# Big Bob's Swan Song



## Big Bob (May 29, 2006)

Hi Guys,

I've had a number of heart problems for quite a few years now and unfortunately, things have been getting progressively worse. I no longer seem to respond to a lot of the medication I've been taking and my Cardiologist has advised me that I need to curtail all unnecessary activity, both physical and mental. Unfortunately that includes my active participation in the forums and the myriads of side activities resulting from that. I deeply regret that I'm going to have to reduce my level of involvement rather abruptly. I have truly enjoyed the many lively discussions we've had and I have both learned a lot and benefited greatly from our interchanges. I will truly treasure the kind remarks that so many of you have posted. I am also sorry for the few situations when I got a little rankled with some of you. We all have our bad days and I hope you can forgive me for mine.

As far as SIPS is concerned, I am about half-way through incorporating the first two enhancements mentioned in the 'SIPS Enchancement Thread'. I will try to finish these and then release the next version (V110) but I have no idea of how long that will take me. If and when I get it done, I will post it along with updated documentation. I had intended to post more information as to why I am overhauling the User Preset system but that will now have to wait until I can update the User's Guide for V110. I had also planned to continue the technical discussion and try to resolve the 'big release sample triggering issue'. From that, I had hoped we could decide whether or not to include any RT support in V110. Right now, I don't know if I will be able to pursue that issue any more. However, V105 was released with a very comprehensive documentation package, so even if I can't make any further contribution to SIPS at all, I'm sure that someone like Nils will be able to pick up where I leave off if that seems a worthwhile thing to do.

I am truly sorry to have to do something like this so abruptly, but, I really have no choice in the matter and I hope you will all understand.

May God Bless all of you,

Bob


----------



## ComposerDude (May 29, 2006)

Your talents and contributions are very much appreciated. We will miss you.
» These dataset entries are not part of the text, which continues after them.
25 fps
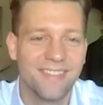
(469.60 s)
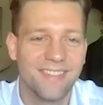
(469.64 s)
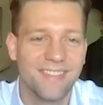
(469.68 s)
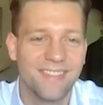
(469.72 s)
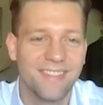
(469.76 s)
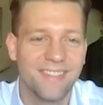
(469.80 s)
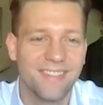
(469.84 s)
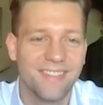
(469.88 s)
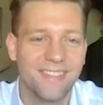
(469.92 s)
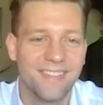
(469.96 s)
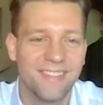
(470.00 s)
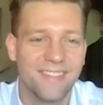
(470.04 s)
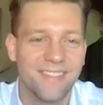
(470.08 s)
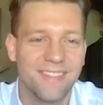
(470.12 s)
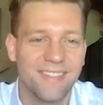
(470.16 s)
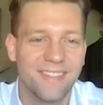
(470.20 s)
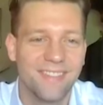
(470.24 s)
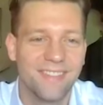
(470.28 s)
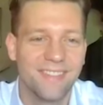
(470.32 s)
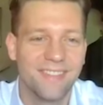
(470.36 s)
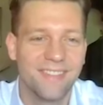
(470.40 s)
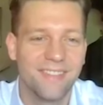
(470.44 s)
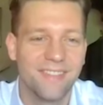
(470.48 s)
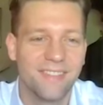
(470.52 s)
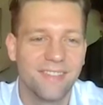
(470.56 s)

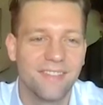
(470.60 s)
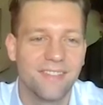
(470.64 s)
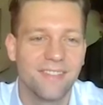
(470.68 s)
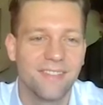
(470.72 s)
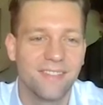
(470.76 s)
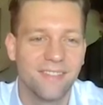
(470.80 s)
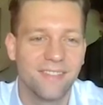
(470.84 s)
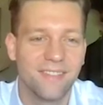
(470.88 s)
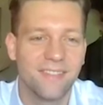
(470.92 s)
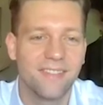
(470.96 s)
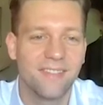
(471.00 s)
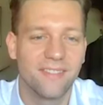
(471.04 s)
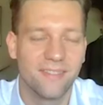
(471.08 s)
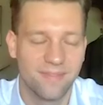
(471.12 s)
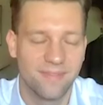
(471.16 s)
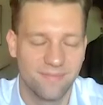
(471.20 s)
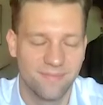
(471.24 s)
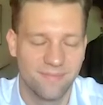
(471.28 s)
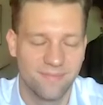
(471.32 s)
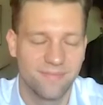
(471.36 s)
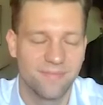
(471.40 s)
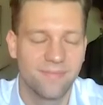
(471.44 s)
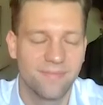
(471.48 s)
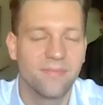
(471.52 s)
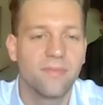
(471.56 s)

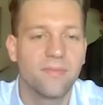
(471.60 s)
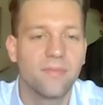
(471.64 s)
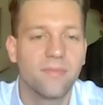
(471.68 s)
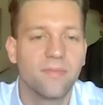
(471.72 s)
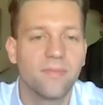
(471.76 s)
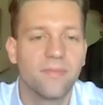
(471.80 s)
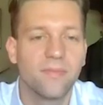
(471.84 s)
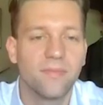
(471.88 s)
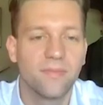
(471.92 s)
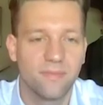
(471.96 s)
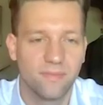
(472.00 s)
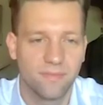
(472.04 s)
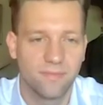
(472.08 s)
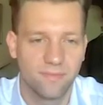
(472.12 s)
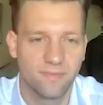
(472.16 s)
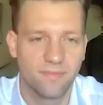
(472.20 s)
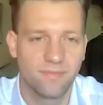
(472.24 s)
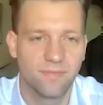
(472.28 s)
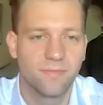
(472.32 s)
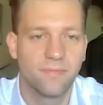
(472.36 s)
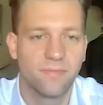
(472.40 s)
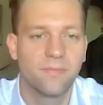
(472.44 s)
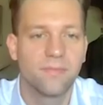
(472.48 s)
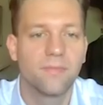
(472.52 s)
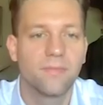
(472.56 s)

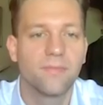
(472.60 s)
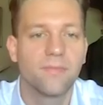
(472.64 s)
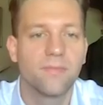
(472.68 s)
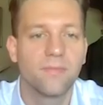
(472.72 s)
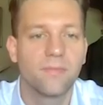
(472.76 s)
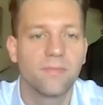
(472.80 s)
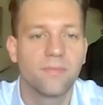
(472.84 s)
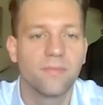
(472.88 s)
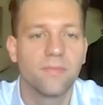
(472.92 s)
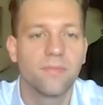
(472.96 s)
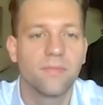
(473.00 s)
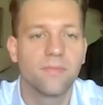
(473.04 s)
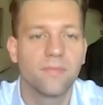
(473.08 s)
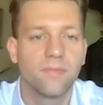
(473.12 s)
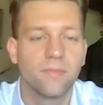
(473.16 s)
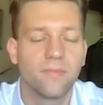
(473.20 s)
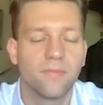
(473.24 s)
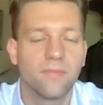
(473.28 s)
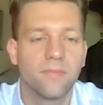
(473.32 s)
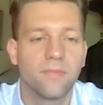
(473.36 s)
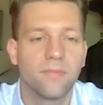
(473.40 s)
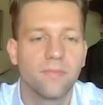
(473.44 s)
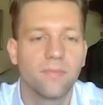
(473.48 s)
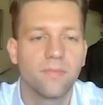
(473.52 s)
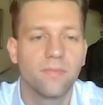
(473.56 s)

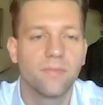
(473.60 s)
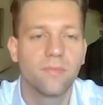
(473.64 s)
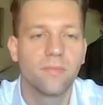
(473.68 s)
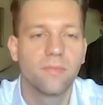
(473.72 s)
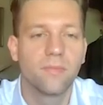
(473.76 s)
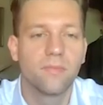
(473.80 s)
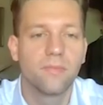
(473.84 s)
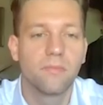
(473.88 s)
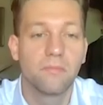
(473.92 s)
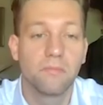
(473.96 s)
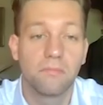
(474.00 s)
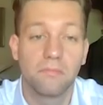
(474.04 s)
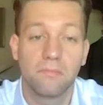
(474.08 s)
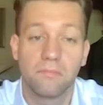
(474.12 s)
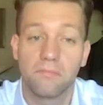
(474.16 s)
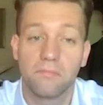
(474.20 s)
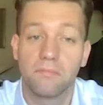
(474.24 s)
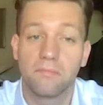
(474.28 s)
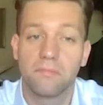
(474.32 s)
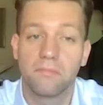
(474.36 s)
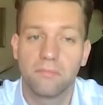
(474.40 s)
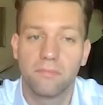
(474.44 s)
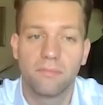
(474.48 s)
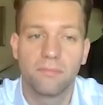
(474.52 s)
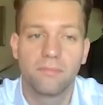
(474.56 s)

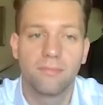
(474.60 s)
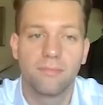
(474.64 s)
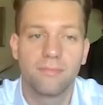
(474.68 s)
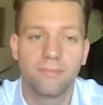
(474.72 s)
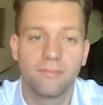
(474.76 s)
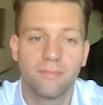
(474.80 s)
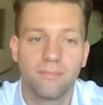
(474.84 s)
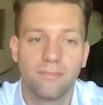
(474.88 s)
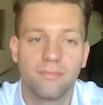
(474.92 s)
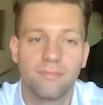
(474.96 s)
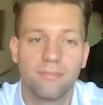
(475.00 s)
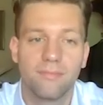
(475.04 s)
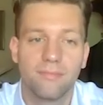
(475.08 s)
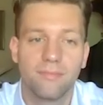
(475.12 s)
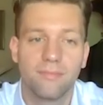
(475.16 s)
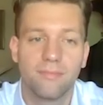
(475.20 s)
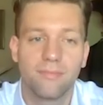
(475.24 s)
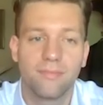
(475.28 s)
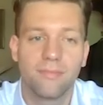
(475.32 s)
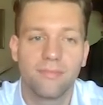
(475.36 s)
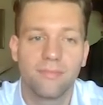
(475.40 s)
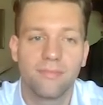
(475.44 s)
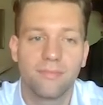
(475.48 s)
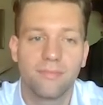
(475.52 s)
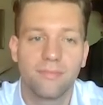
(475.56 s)

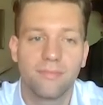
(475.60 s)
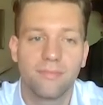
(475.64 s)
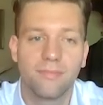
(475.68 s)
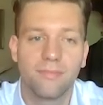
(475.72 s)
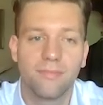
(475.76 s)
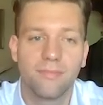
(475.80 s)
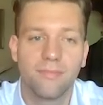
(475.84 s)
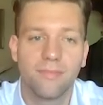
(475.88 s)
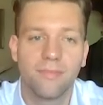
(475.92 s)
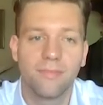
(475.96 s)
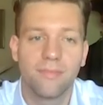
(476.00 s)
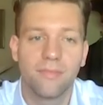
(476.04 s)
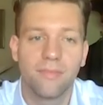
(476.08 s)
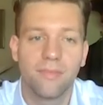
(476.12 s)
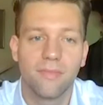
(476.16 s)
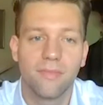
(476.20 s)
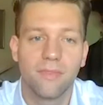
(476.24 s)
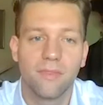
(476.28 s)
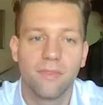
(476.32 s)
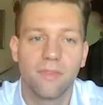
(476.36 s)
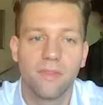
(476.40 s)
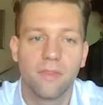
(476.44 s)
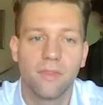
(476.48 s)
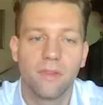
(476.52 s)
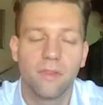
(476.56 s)

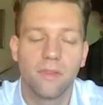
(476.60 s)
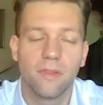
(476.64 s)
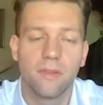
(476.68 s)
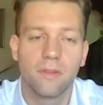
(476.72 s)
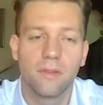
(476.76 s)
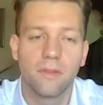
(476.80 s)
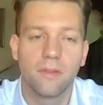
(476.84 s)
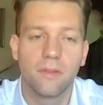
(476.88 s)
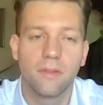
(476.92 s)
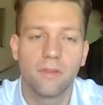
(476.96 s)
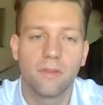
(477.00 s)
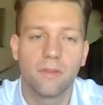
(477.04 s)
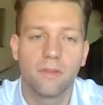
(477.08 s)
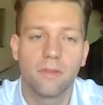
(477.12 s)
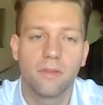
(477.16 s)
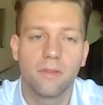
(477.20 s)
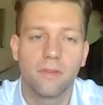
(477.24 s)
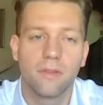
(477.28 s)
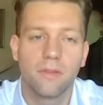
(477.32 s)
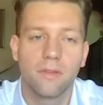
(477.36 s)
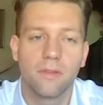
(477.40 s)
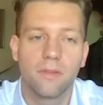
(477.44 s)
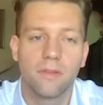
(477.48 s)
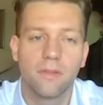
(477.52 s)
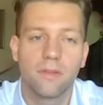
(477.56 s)
(not speaking)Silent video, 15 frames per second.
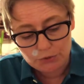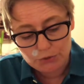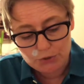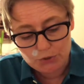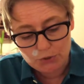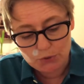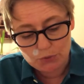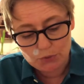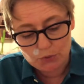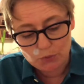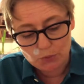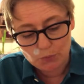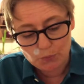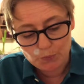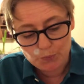
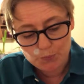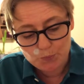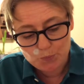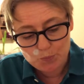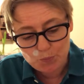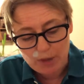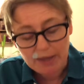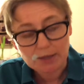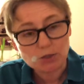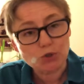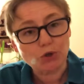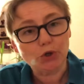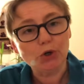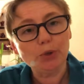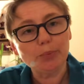to
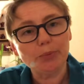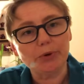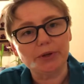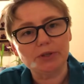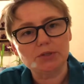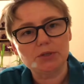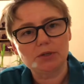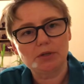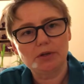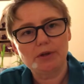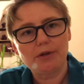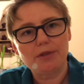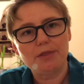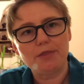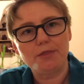interpret
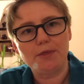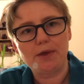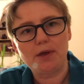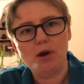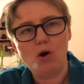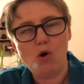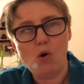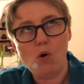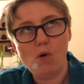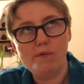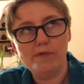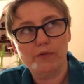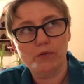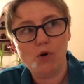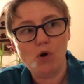the
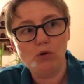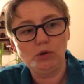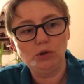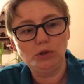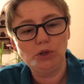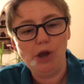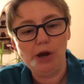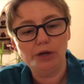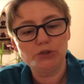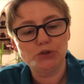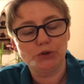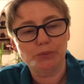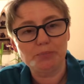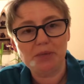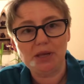overall
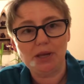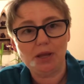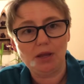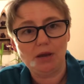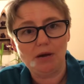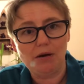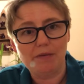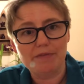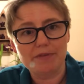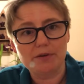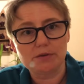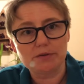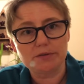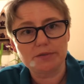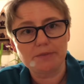larger meaning of
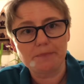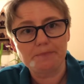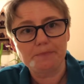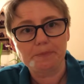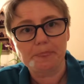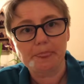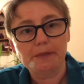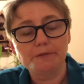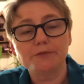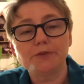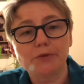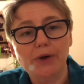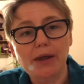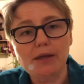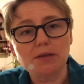this
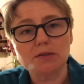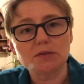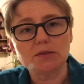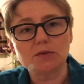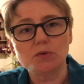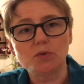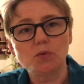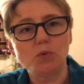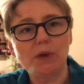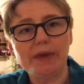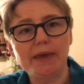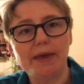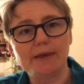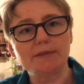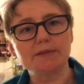phrase, we
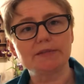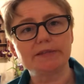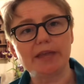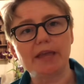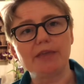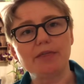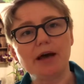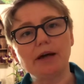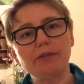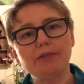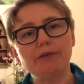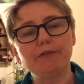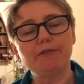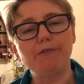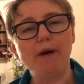can say that
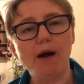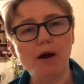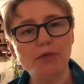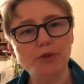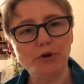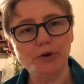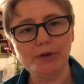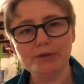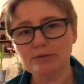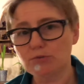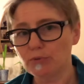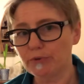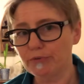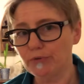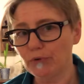the father is
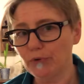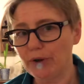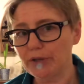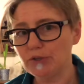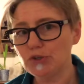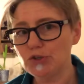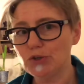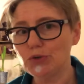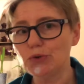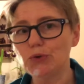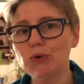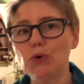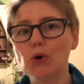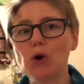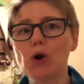referring
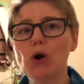to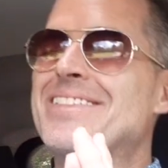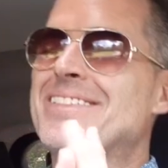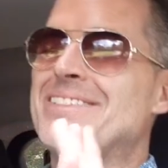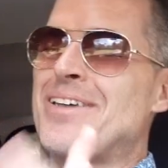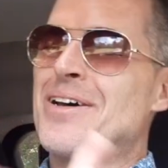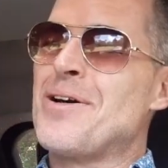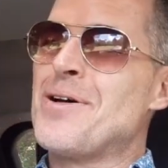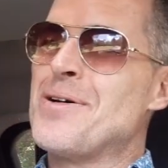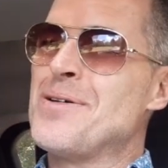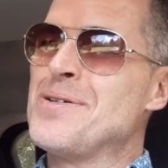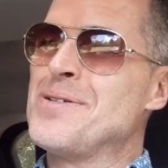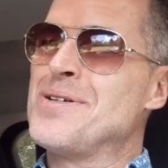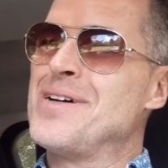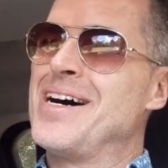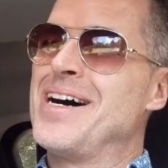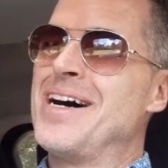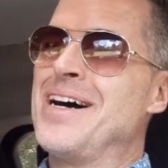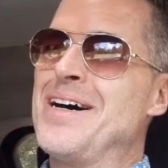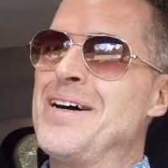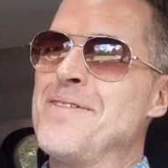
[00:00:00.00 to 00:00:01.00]
so,
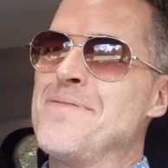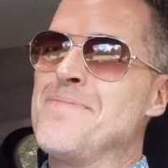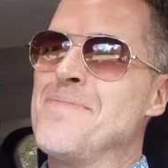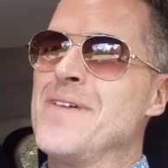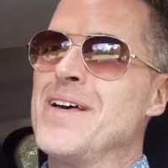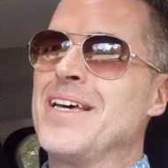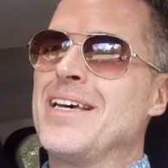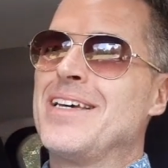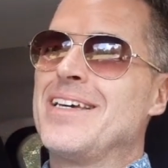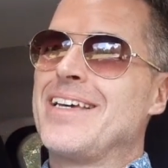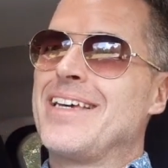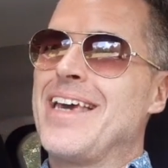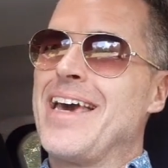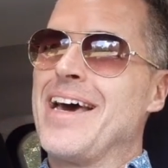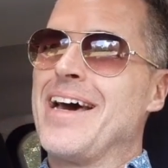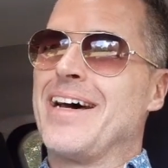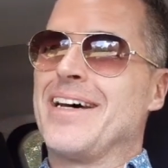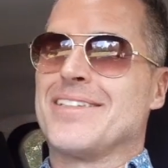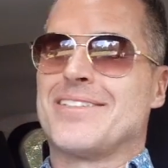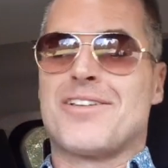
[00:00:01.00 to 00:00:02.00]
um,
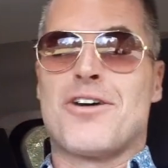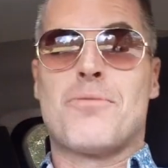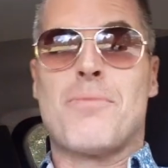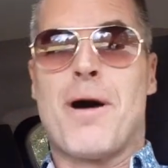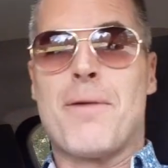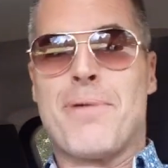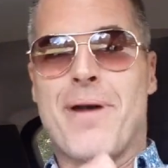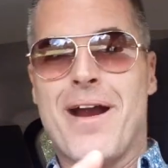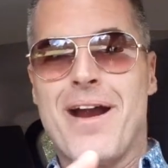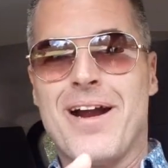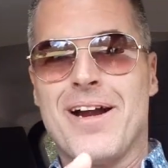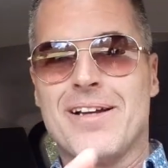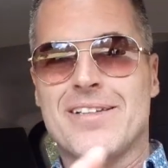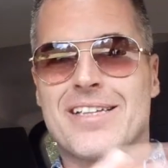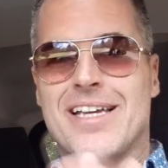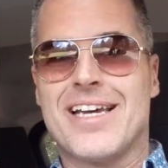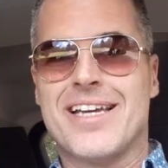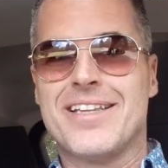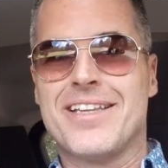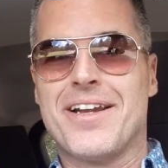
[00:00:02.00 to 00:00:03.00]
yeah, so my parents
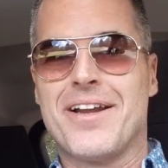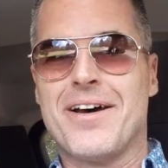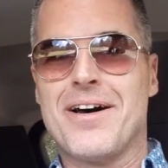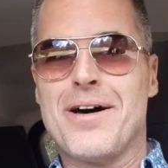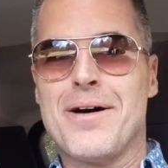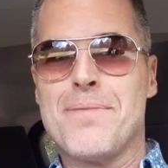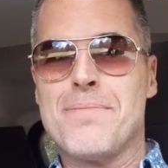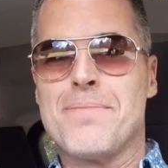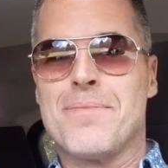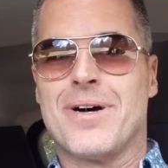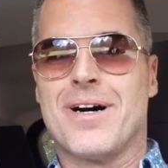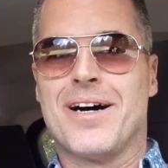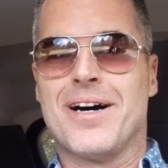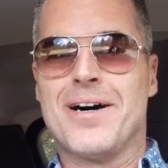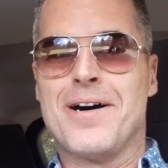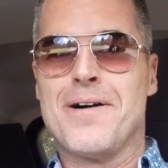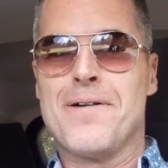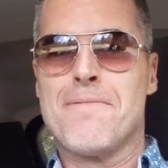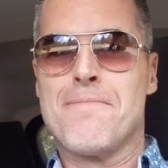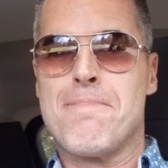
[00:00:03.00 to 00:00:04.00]
ended up,
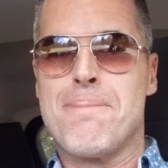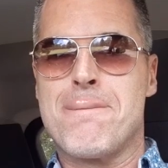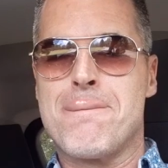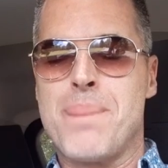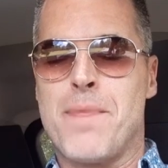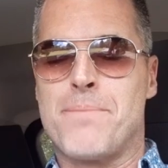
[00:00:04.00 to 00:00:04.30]
um,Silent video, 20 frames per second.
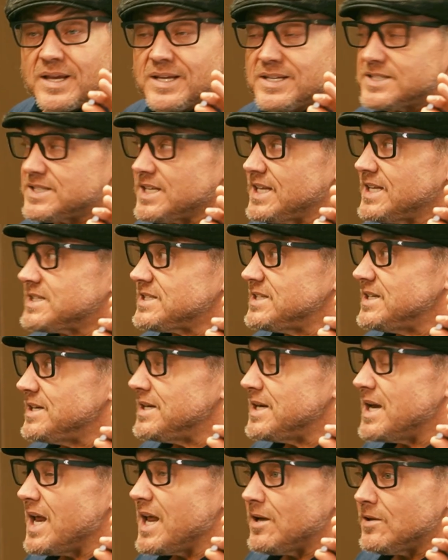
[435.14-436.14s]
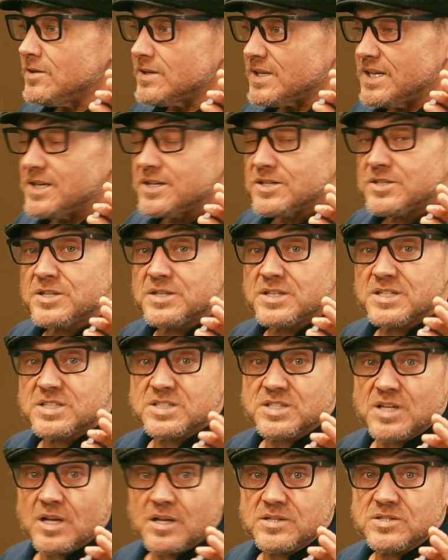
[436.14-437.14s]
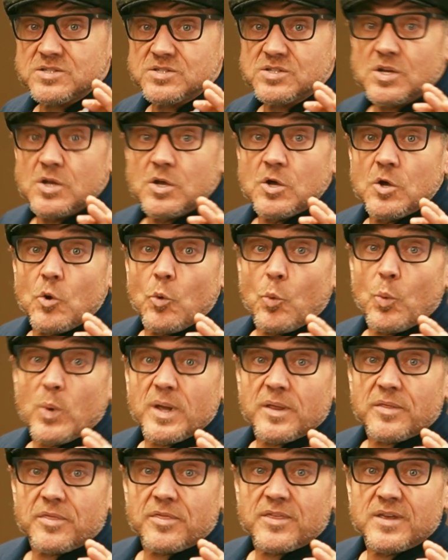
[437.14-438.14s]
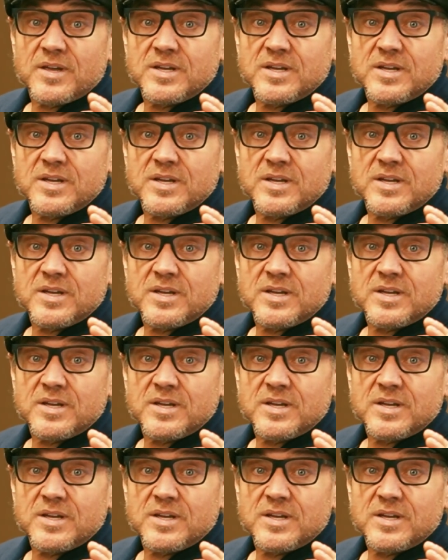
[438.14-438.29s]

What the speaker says: it's nailed into the studs with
Wishing you all the best in health and life.

-Peter


----------



## Tatsu Nagao (May 29, 2006)

How should I say with my bad English, your achievement is exactly the symbol of what Kontakt2 has offered end-users. By making a study of your pioneering scripts, many users have begun to write their own scripts.
Probably, some people will take over the efforts to complete SIPS from you, because SIPS is the most valuable script in our time.

Pay strict attentiion to your health and forget SIPS in the meantime, and come back later.

with many thanks,


----------



## Thonex (May 29, 2006)

Hi Bob,

I'm sorry to hear this.... but you have all our best wishes for the best in health and happiness. Take care of yourself and please know that all of us deeply appreciate all you have done for us with your scripts and help.

Cheers Bob.


Take care,

Andrew K


----------



## Patrick de Caumette (May 29, 2006)

Sorry to hear about your health Bob :cry: 

Please take good care of yourself. Make sure to drink a little wine now and then: in moderation, it helps blood circulation...

May God bless you as well


----------



## Hans Adamson (May 29, 2006)

Bob,

Thanks for being so generous with your ideas and creativity. I hope you will feel better following your doctor's advice. While you're staying away, getting better, the baton is passed on to Kotori, Thonex, Dynamitec, and others on this forum until you visit us again.

All the best,
Hans


----------



## Frederick Russ (May 29, 2006)

You'll be missed! Thanks for all your incredible contributions! Get well and hope to see you around when you're feeling better - you know where to find us


----------



## sbkp (May 29, 2006)

Best wishes to you, Bob. Take care of yourself.

- Stefan


----------



## kotori (May 30, 2006)

That really saddens me to hear, Bob. Your warmth, generosity, thorough knowledge and humbleness is really a shining light around here. Please rest and we'll all hope and pray you get better soon. I'm sure I or somebody else will continue the development of SIPS if needed, so don't put any unnecessary pressure on yourself. Please rest and concentrate on getting better.

Take care,
Nils


----------



## Per K (May 30, 2006)

take care and recover soon


----------



## Dynamitec (May 30, 2006)

Hi Bob,

i'm also very sorry, to hear this! I wish you all the best and all you need to become healthy again!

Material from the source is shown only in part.